Work to be completed: Copy down the listing below exactly, please, including every line.
- - - - - - -
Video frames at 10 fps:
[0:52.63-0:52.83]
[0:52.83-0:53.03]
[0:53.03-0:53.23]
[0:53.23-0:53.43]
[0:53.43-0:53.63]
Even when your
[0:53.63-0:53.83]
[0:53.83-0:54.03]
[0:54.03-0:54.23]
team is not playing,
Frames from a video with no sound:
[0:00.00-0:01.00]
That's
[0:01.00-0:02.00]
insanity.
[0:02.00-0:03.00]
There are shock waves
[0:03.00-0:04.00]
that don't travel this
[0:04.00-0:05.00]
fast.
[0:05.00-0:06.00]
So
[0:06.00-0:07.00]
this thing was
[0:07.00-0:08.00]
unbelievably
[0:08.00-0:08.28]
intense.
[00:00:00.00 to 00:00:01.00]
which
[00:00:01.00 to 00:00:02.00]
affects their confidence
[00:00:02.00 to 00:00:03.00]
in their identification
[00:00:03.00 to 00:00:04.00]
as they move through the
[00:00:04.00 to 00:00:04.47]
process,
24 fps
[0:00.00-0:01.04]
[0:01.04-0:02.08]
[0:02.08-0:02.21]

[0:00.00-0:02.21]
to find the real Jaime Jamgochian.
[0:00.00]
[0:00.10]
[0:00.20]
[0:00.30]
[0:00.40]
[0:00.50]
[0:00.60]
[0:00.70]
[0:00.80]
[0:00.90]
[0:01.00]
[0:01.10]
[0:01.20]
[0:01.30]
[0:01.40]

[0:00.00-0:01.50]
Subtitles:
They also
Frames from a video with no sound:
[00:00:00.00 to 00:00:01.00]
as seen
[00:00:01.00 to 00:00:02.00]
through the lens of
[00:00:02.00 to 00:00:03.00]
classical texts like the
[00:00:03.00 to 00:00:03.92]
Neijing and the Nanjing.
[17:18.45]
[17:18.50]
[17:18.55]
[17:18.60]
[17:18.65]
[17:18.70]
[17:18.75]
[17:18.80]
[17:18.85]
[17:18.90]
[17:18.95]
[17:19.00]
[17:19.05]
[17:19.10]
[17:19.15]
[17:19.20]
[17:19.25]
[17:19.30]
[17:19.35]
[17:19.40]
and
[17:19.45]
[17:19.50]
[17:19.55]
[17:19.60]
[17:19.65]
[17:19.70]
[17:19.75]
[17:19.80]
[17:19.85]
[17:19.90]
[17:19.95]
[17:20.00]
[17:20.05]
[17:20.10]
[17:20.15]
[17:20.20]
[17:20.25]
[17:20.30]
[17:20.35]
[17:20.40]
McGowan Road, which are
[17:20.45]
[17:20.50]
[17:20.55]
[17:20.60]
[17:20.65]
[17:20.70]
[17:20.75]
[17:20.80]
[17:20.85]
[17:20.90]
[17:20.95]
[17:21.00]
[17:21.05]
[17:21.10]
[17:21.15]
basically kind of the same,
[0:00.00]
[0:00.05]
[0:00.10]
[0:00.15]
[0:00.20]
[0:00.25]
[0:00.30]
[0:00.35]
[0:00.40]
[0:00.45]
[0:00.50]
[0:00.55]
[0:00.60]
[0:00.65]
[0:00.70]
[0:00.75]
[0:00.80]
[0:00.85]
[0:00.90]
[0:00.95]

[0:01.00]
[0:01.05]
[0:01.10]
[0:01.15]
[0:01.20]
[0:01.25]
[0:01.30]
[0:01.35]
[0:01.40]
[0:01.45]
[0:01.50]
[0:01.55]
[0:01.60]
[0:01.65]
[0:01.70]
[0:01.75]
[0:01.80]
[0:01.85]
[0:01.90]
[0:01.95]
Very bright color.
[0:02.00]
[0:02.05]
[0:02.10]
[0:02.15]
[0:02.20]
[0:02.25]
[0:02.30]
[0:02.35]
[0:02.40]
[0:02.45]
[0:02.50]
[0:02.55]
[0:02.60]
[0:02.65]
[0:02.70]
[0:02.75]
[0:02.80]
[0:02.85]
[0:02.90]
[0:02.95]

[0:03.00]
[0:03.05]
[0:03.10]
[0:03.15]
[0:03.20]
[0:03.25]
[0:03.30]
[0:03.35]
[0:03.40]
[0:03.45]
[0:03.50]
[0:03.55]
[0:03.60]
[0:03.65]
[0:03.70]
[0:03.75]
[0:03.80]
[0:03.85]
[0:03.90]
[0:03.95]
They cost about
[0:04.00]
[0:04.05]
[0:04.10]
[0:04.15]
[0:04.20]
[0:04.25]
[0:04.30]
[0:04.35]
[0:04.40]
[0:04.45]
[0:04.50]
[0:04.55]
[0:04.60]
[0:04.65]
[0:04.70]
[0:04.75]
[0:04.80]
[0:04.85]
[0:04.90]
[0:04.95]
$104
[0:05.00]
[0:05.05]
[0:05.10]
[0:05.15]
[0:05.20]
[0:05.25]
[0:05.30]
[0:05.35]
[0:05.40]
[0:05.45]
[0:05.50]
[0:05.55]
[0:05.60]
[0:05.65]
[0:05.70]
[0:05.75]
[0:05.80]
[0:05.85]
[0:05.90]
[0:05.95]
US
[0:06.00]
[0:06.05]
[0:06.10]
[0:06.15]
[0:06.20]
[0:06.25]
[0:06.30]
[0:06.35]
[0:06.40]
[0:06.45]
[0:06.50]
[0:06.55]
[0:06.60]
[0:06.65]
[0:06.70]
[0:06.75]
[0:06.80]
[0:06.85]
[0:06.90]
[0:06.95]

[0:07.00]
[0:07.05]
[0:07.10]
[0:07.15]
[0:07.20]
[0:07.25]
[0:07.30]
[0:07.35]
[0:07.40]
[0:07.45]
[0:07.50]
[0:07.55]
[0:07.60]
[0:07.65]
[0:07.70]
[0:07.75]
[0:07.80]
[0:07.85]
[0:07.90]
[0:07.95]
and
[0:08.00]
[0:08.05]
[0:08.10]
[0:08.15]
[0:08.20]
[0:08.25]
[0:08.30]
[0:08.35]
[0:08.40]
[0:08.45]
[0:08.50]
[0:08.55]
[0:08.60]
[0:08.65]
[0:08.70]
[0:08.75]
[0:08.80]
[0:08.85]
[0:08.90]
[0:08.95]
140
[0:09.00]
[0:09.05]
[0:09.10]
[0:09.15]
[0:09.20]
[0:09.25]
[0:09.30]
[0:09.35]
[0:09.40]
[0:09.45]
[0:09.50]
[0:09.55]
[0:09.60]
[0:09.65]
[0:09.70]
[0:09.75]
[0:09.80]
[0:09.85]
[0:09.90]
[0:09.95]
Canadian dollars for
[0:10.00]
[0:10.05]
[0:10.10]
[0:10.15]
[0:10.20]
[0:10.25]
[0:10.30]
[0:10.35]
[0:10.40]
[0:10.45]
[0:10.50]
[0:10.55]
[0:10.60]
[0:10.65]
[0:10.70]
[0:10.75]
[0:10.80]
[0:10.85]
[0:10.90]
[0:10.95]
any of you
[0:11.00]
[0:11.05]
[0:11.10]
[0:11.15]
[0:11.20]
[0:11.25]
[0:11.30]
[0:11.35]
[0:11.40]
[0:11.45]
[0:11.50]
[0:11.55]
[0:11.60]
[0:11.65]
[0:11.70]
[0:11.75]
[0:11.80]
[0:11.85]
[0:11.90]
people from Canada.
- - - - - - -
Solution below:
Video frames at 10 fps:
[0:52.63-0:52.83]
[0:52.83-0:53.03]
[0:53.03-0:53.23]
[0:53.23-0:53.43]
[0:53.43-0:53.63]
Even when your
[0:53.63-0:53.83]
[0:53.83-0:54.03]
[0:54.03-0:54.23]
team is not playing,
Frames from a video with no sound:
[0:00.00-0:01.00]
That's
[0:01.00-0:02.00]
insanity.
[0:02.00-0:03.00]
There are shock waves
[0:03.00-0:04.00]
that don't travel this
[0:04.00-0:05.00]
fast.
[0:05.00-0:06.00]
So
[0:06.00-0:07.00]
this thing was
[0:07.00-0:08.00]
unbelievably
[0:08.00-0:08.28]
intense.
[00:00:00.00 to 00:00:01.00]
which
[00:00:01.00 to 00:00:02.00]
affects their confidence
[00:00:02.00 to 00:00:03.00]
in their identification
[00:00:03.00 to 00:00:04.00]
as they move through the
[00:00:04.00 to 00:00:04.47]
process,
24 fps
[0:00.00-0:01.04]
[0:01.04-0:02.08]
[0:02.08-0:02.21]

[0:00.00-0:02.21]
to find the real Jaime Jamgochian.
[0:00.00]
[0:00.10]
[0:00.20]
[0:00.30]
[0:00.40]
[0:00.50]
[0:00.60]
[0:00.70]
[0:00.80]
[0:00.90]
[0:01.00]
[0:01.10]
[0:01.20]
[0:01.30]
[0:01.40]

[0:00.00-0:01.50]
Subtitles:
They also
Frames from a video with no sound:
[00:00:00.00 to 00:00:01.00]
as seen
[00:00:01.00 to 00:00:02.00]
through the lens of
[00:00:02.00 to 00:00:03.00]
classical texts like the
[00:00:03.00 to 00:00:03.92]
Neijing and the Nanjing.
[17:18.45]
[17:18.50]
[17:18.55]
[17:18.60]
[17:18.65]
[17:18.70]
[17:18.75]
[17:18.80]
[17:18.85]
[17:18.90]
[17:18.95]
[17:19.00]
[17:19.05]
[17:19.10]
[17:19.15]
[17:19.20]
[17:19.25]
[17:19.30]
[17:19.35]
[17:19.40]
and
[17:19.45]
[17:19.50]
[17:19.55]
[17:19.60]
[17:19.65]
[17:19.70]
[17:19.75]
[17:19.80]
[17:19.85]
[17:19.90]
[17:19.95]
[17:20.00]
[17:20.05]
[17:20.10]
[17:20.15]
[17:20.20]
[17:20.25]
[17:20.30]
[17:20.35]
[17:20.40]
McGowan Road, which are
[17:20.45]
[17:20.50]
[17:20.55]
[17:20.60]
[17:20.65]
[17:20.70]
[17:20.75]
[17:20.80]
[17:20.85]
[17:20.90]
[17:20.95]
[17:21.00]
[17:21.05]
[17:21.10]
[17:21.15]
basically kind of the same,
[0:00.00]
[0:00.05]
[0:00.10]
[0:00.15]
[0:00.20]
[0:00.25]
[0:00.30]
[0:00.35]
[0:00.40]
[0:00.45]
[0:00.50]
[0:00.55]
[0:00.60]
[0:00.65]
[0:00.70]
[0:00.75]
[0:00.80]
[0:00.85]
[0:00.90]
[0:00.95]

[0:01.00]
[0:01.05]
[0:01.10]
[0:01.15]
[0:01.20]
[0:01.25]
[0:01.30]
[0:01.35]
[0:01.40]
[0:01.45]
[0:01.50]
[0:01.55]
[0:01.60]
[0:01.65]
[0:01.70]
[0:01.75]
[0:01.80]
[0:01.85]
[0:01.90]
[0:01.95]
Very bright color.
[0:02.00]
[0:02.05]
[0:02.10]
[0:02.15]
[0:02.20]
[0:02.25]
[0:02.30]
[0:02.35]
[0:02.40]
[0:02.45]
[0:02.50]
[0:02.55]
[0:02.60]
[0:02.65]
[0:02.70]
[0:02.75]
[0:02.80]
[0:02.85]
[0:02.90]
[0:02.95]

[0:03.00]
[0:03.05]
[0:03.10]
[0:03.15]
[0:03.20]
[0:03.25]
[0:03.30]
[0:03.35]
[0:03.40]
[0:03.45]
[0:03.50]
[0:03.55]
[0:03.60]
[0:03.65]
[0:03.70]
[0:03.75]
[0:03.80]
[0:03.85]
[0:03.90]
[0:03.95]
They cost about
[0:04.00]
[0:04.05]
[0:04.10]
[0:04.15]
[0:04.20]
[0:04.25]
[0:04.30]
[0:04.35]
[0:04.40]
[0:04.45]
[0:04.50]
[0:04.55]
[0:04.60]
[0:04.65]
[0:04.70]
[0:04.75]
[0:04.80]
[0:04.85]
[0:04.90]
[0:04.95]
$104
[0:05.00]
[0:05.05]
[0:05.10]
[0:05.15]
[0:05.20]
[0:05.25]
[0:05.30]
[0:05.35]
[0:05.40]
[0:05.45]
[0:05.50]
[0:05.55]
[0:05.60]
[0:05.65]
[0:05.70]
[0:05.75]
[0:05.80]
[0:05.85]
[0:05.90]
[0:05.95]
US
[0:06.00]
[0:06.05]
[0:06.10]
[0:06.15]
[0:06.20]
[0:06.25]
[0:06.30]
[0:06.35]
[0:06.40]
[0:06.45]
[0:06.50]
[0:06.55]
[0:06.60]
[0:06.65]
[0:06.70]
[0:06.75]
[0:06.80]
[0:06.85]
[0:06.90]
[0:06.95]

[0:07.00]
[0:07.05]
[0:07.10]
[0:07.15]
[0:07.20]
[0:07.25]
[0:07.30]
[0:07.35]
[0:07.40]
[0:07.45]
[0:07.50]
[0:07.55]
[0:07.60]
[0:07.65]
[0:07.70]
[0:07.75]
[0:07.80]
[0:07.85]
[0:07.90]
[0:07.95]
and
[0:08.00]
[0:08.05]
[0:08.10]
[0:08.15]
[0:08.20]
[0:08.25]
[0:08.30]
[0:08.35]
[0:08.40]
[0:08.45]
[0:08.50]
[0:08.55]
[0:08.60]
[0:08.65]
[0:08.70]
[0:08.75]
[0:08.80]
[0:08.85]
[0:08.90]
[0:08.95]
140
[0:09.00]
[0:09.05]
[0:09.10]
[0:09.15]
[0:09.20]
[0:09.25]
[0:09.30]
[0:09.35]
[0:09.40]
[0:09.45]
[0:09.50]
[0:09.55]
[0:09.60]
[0:09.65]
[0:09.70]
[0:09.75]
[0:09.80]
[0:09.85]
[0:09.90]
[0:09.95]
Canadian dollars for
[0:10.00]
[0:10.05]
[0:10.10]
[0:10.15]
[0:10.20]
[0:10.25]
[0:10.30]
[0:10.35]
[0:10.40]
[0:10.45]
[0:10.50]
[0:10.55]
[0:10.60]
[0:10.65]
[0:10.70]
[0:10.75]
[0:10.80]
[0:10.85]
[0:10.90]
[0:10.95]
any of you
[0:11.00]
[0:11.05]
[0:11.10]
[0:11.15]
[0:11.20]
[0:11.25]
[0:11.30]
[0:11.35]
[0:11.40]
[0:11.45]
[0:11.50]
[0:11.55]
[0:11.60]
[0:11.65]
[0:11.70]
[0:11.75]
[0:11.80]
[0:11.85]
[0:11.90]
people from Canada.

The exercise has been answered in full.